CalPERS in Court Again, this Time Over Disclosure of Fees

This article originally was published on September 13, 2004.

The California Public Employees’ Retirement System (CalPERS) is getting dragged back into court over its refusal to disclose certain private equity fund investment information.

Last Tuesday, the California First Amendment Coalition (CFAC) filed suit in San Francisco Superior Court, requesting that CalPERS be forced “to release all reports showing the amount of fees paid to venture capital and hedge funds, identifying amounts paid to individual funds.”

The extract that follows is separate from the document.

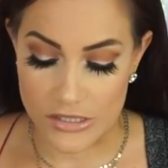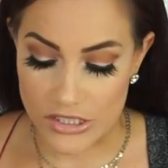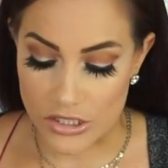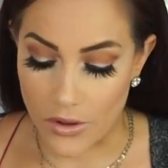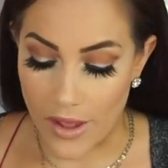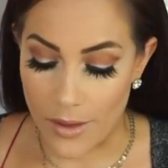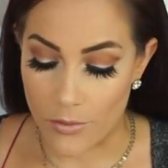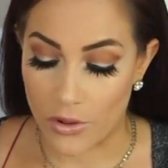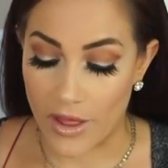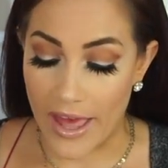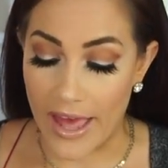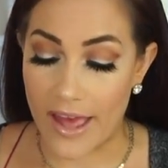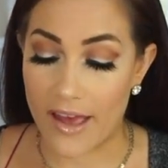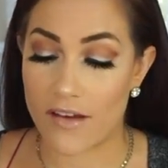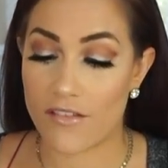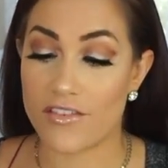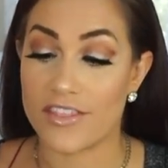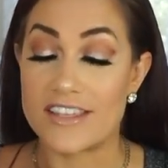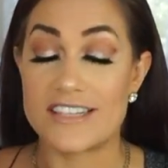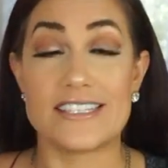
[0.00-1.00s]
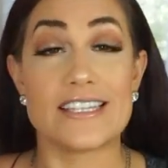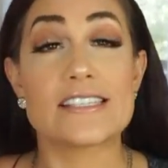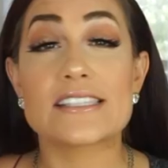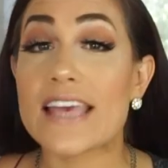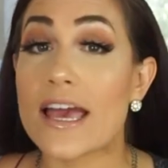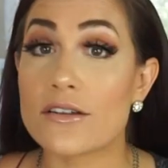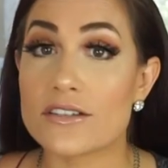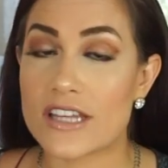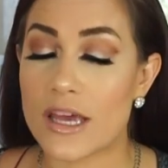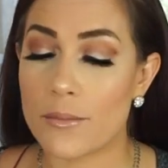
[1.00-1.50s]
So I will have the
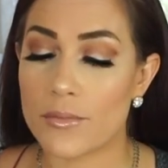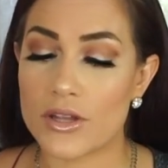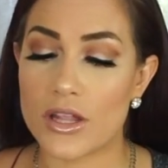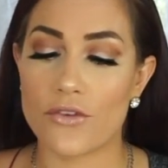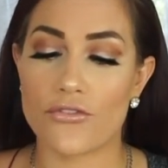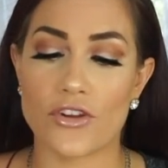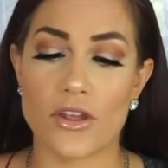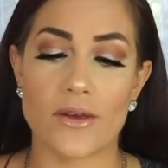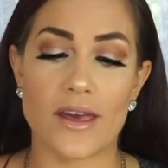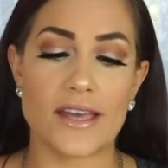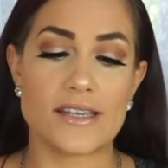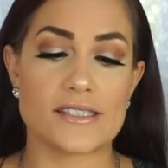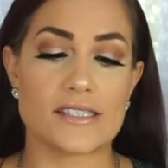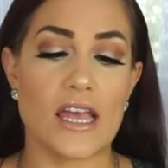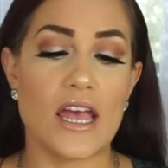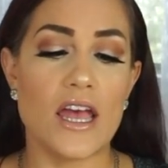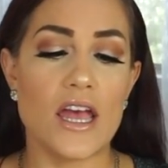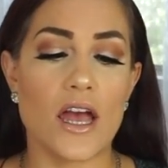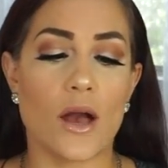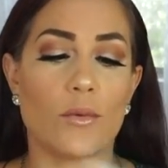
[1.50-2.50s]
discount down below for you guys.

The request does not formally request the same release in regards to other private equity funds – such as leveraged buyout or mezzanine funds – but such information had been requested in a May 24, 2004 letter from CFAC to CalPERS.

“Our main emphasis is on venture capital funds, with a secondary emphasis on hedge funds,” says Peter Scheer, executive director of CFAC. “We don’t mean to leave out LBO funds or others though, so we would consider those included in what we’re asking for.”

Scheer acknowledges that certain LBO funds base their fee structures on a transactional basis – as opposed to the per annum structure of most VC funds – and that the release of such fees could inadvertently disclose private financial details of buyout transactions. As such, he concedes that some information might need to be kept secret, depending on the specific circumstances.

CFAC is a nonprofit coalition of media trade organizations founded in 1988 by organizations like The Los Angeles Times, The Sacramento Bee, The San Francisco Chronicle, The San Jose Mercury News, the University of Southern California and Ernst & Young. CFAC was not party to a 2002 suit in which the Mercury News requested private equity fund performance information from CalPERS (including internal rates of return), although the lead attorney in that case, Karl Olsen, also is representing CFAC.

Both Scheer and Olsen say that the public has a right to know where CalPERS is sending its hundreds of millions of dollars in management and advisory fees. Neither man suggests that CalPERS either is being price-gouged or is engaging in political cronyism, but they do argue that fuller disclosure is the only way to be certain.

Currently, CalPERS only discloses aggregate management and advisory fee expenditures. For fiscal 2002, the system spent $187 million on such expenditures for direct management costs of VC and LBO funds, as compared to $431.71 million for management costs of the entire CalPERS portfolio.

CalPERS issued a statement last week that it had not yet reviewed the lawsuit, but that it believes the public disclosure of management fee terms could cause CalPERS to be evicted from existing partnerships, and to be shut out from future partnerships. This is a similar defense to what CalPERS argued in the 2002 case, in which a judge tentatively ruled that only underlying asset data, not top-line performance data, qualifies for trade secret protection. CalPERS later settled that case out of court, and published performance data on its website.

CalPERS also faces an additional trade secret test, in that a substantial amount of management fee data already has been published in both the popular and trade press (PE Week is cited in the CFAC complaint).

A stronger defense is found later in the CalPERS statement, when it suggests that VCs would be less likely to negotiate favorable management fee terms, were the information to be publicly disseminated. CalPERS is the nation’s largest public pension system, and those deep pockets can double as leverage at the negotiating table. For example, CalPERS may be able to muscle a firm’s 2.5% management fee down to 2%, while other LPs in the firm’s same fund remain at the original level. Were this double standard to be confirmed in fee management disclosure, however, VCs might halt the practice to avoid embarrassing or offending other LPs. At this point, CalPERS’ ability to maximize investment returns for its pensioners would be compromised, thus activating an exemption to the California Public Records Act.

The legal ball is now in CalPERS court, as it must file a defense brief by Sept. 26. A hearing is scheduled for Oct. 6, with Judge James Warren presiding.